(Collected data entries)
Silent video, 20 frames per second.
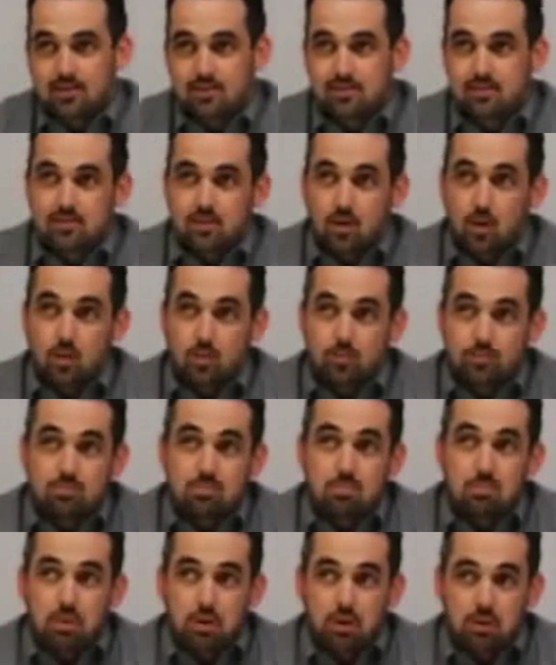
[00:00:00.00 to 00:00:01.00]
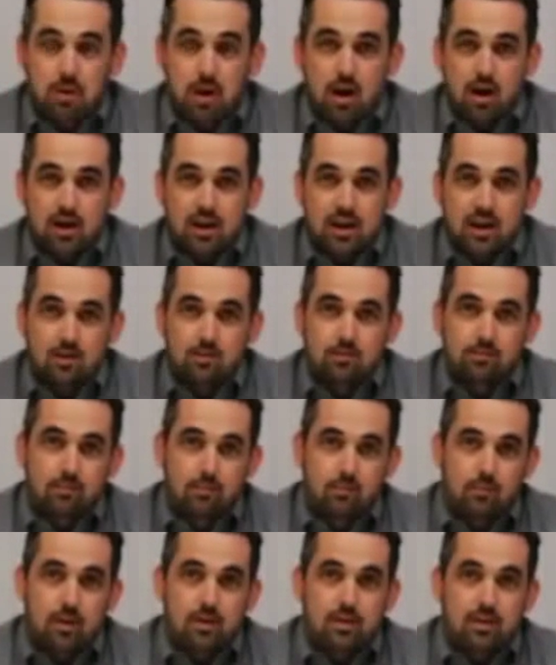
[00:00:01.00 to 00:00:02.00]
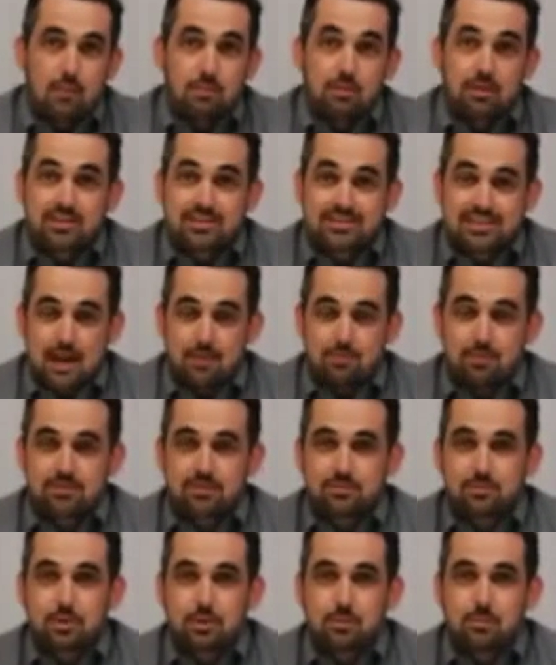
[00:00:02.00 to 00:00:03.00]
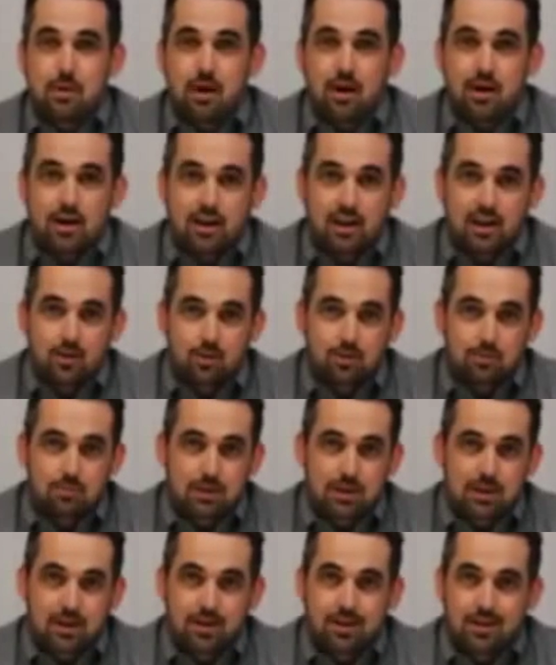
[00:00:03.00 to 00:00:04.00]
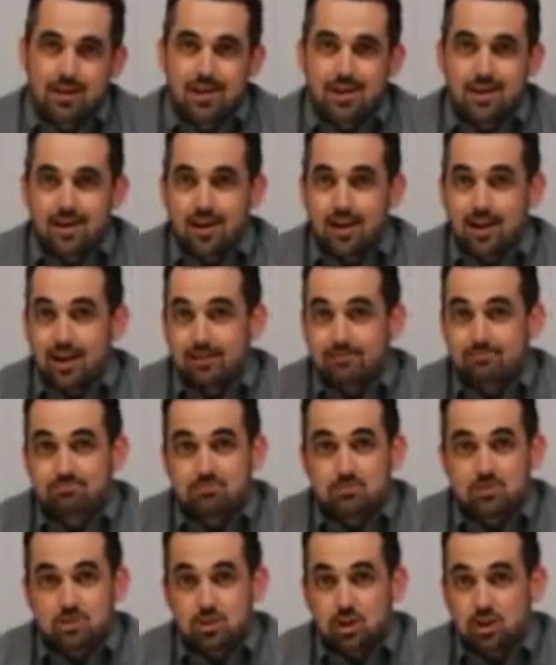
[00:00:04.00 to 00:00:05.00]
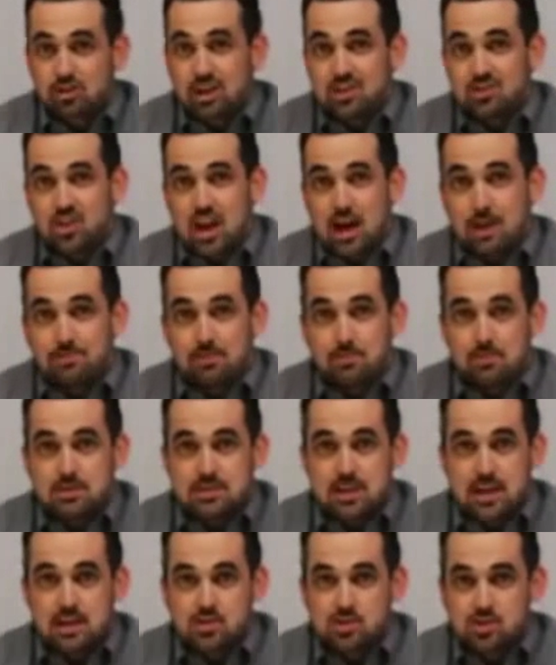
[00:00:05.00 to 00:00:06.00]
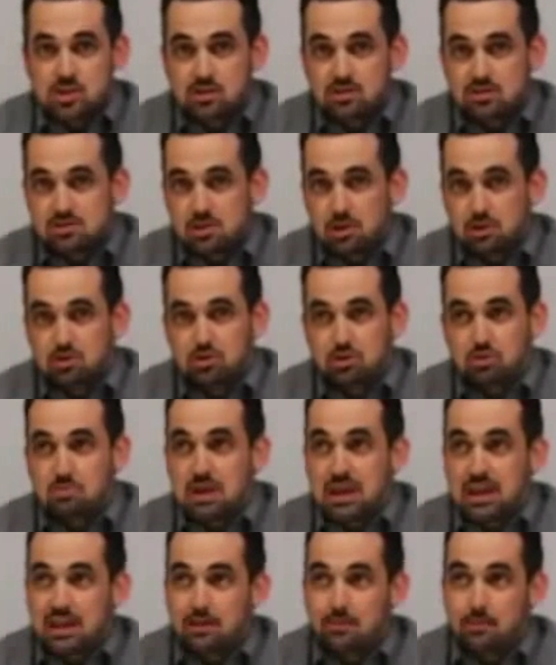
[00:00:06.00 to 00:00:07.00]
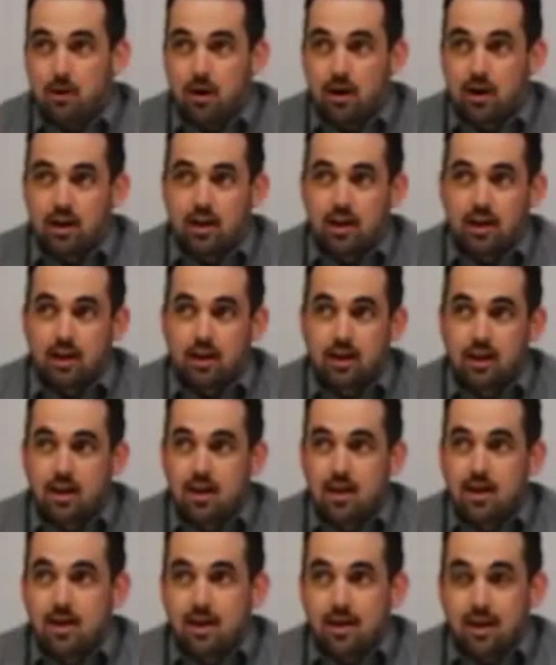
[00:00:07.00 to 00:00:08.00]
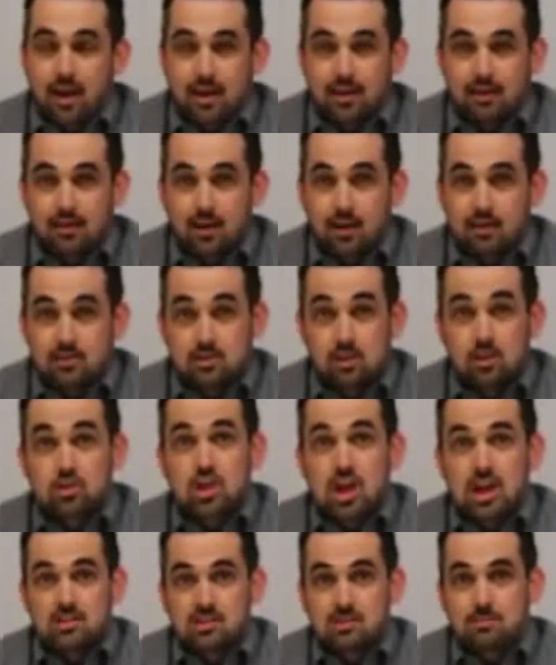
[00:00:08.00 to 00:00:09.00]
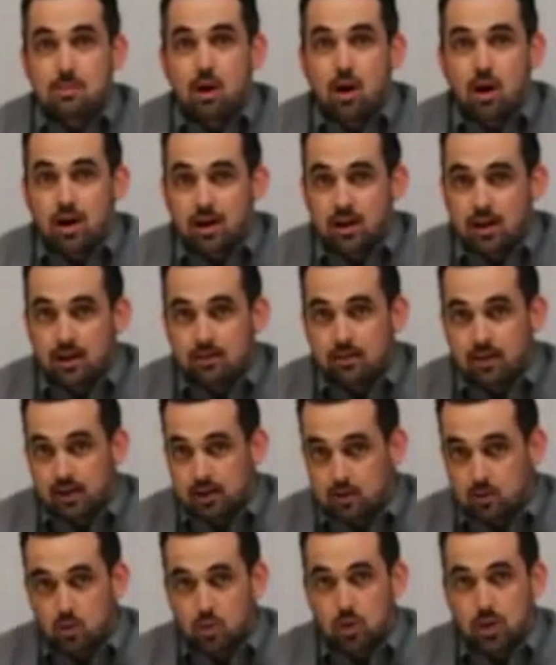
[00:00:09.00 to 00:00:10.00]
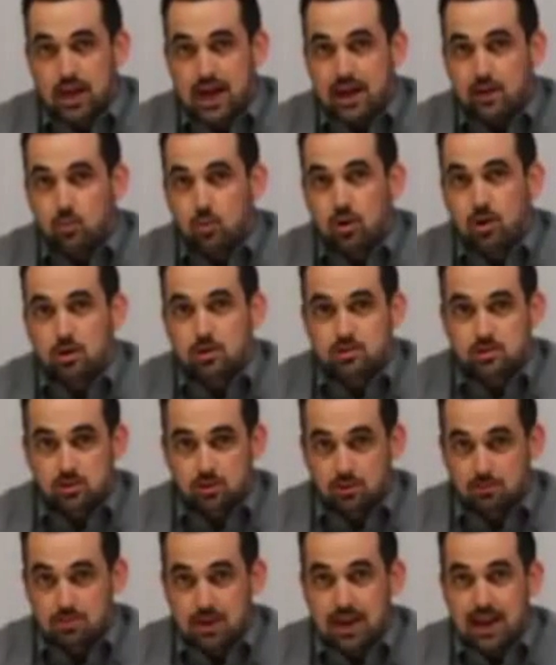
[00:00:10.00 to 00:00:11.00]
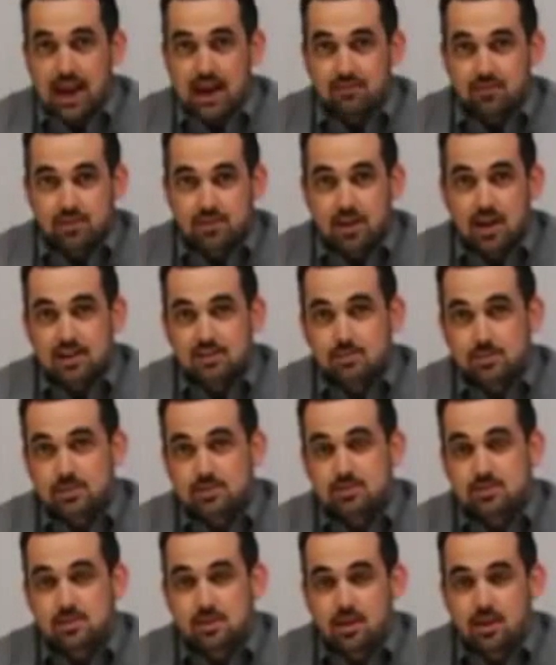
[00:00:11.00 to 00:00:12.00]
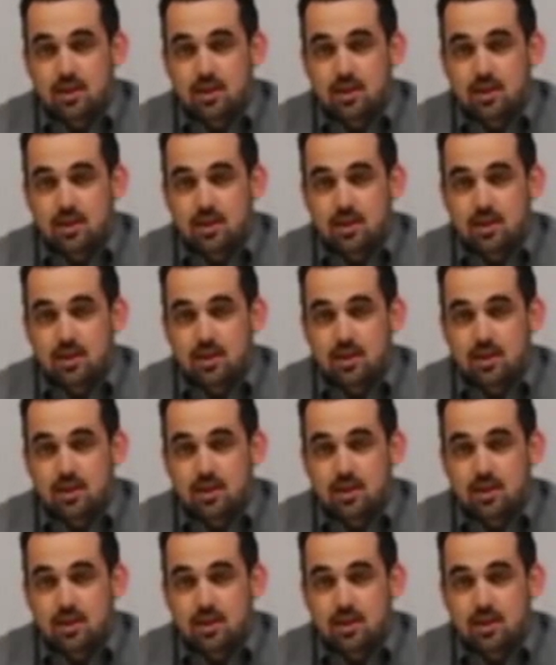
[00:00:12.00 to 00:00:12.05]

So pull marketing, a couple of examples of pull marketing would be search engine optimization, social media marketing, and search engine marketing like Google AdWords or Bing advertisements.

* * *

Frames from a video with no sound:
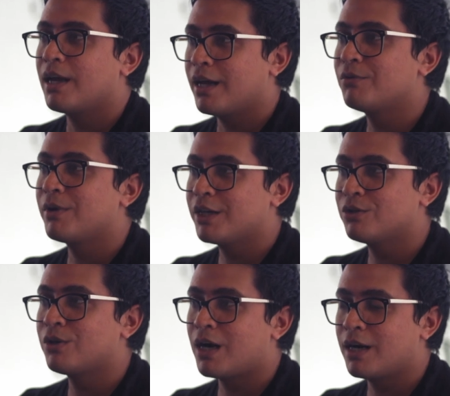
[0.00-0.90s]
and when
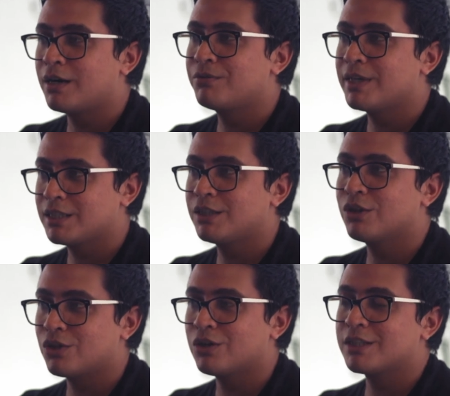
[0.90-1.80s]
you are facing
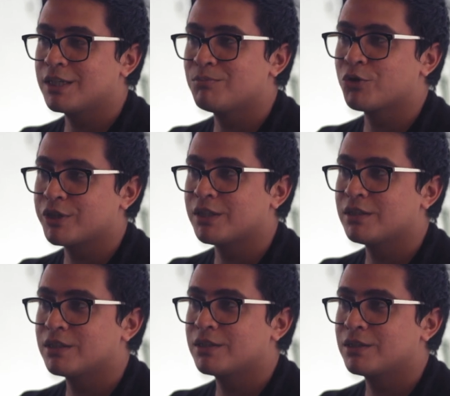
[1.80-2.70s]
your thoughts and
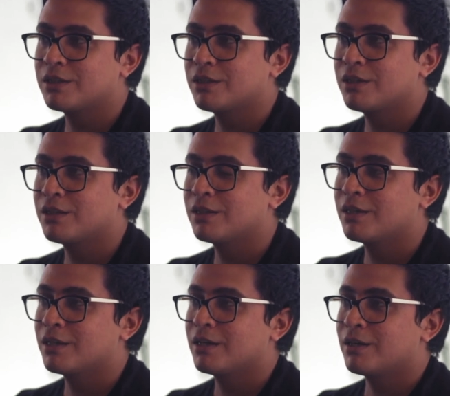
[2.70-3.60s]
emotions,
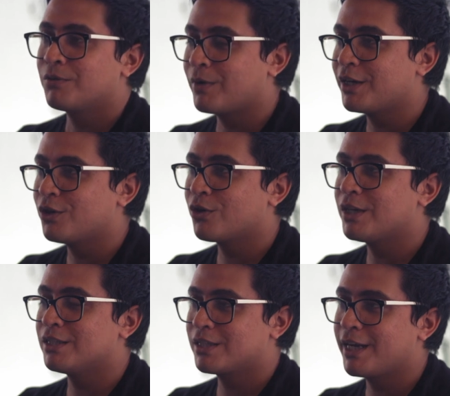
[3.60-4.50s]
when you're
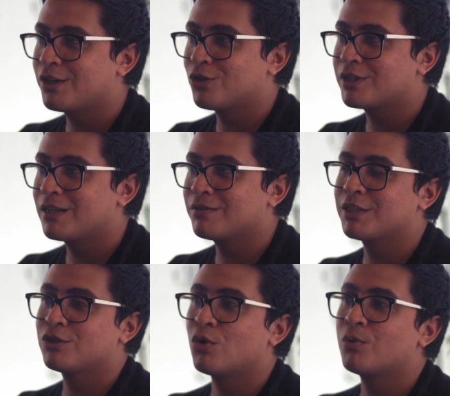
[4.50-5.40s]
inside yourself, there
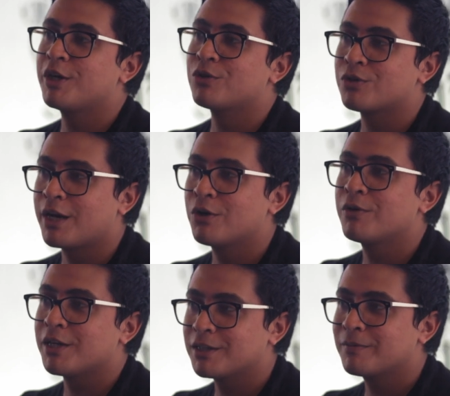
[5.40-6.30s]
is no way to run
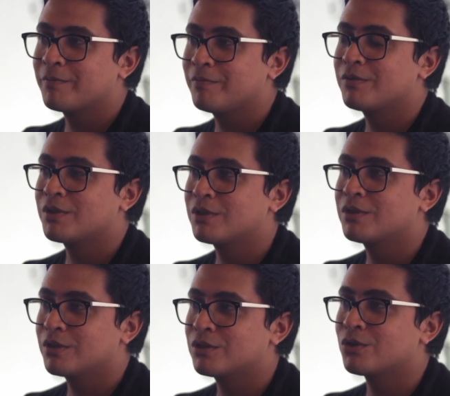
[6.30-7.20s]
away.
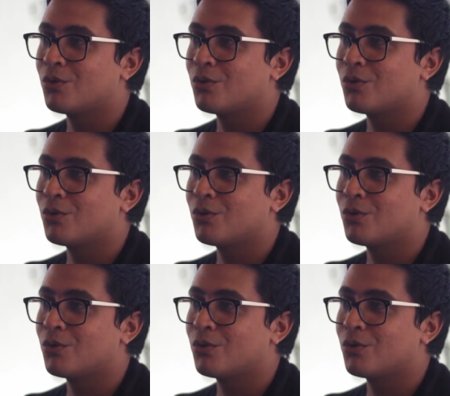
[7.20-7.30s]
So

** Instructions for the task **
Copy out every line in the entries above that holds "video".

** The completed task **
Silent video, 20 frames per second.
Frames from a video with no sound:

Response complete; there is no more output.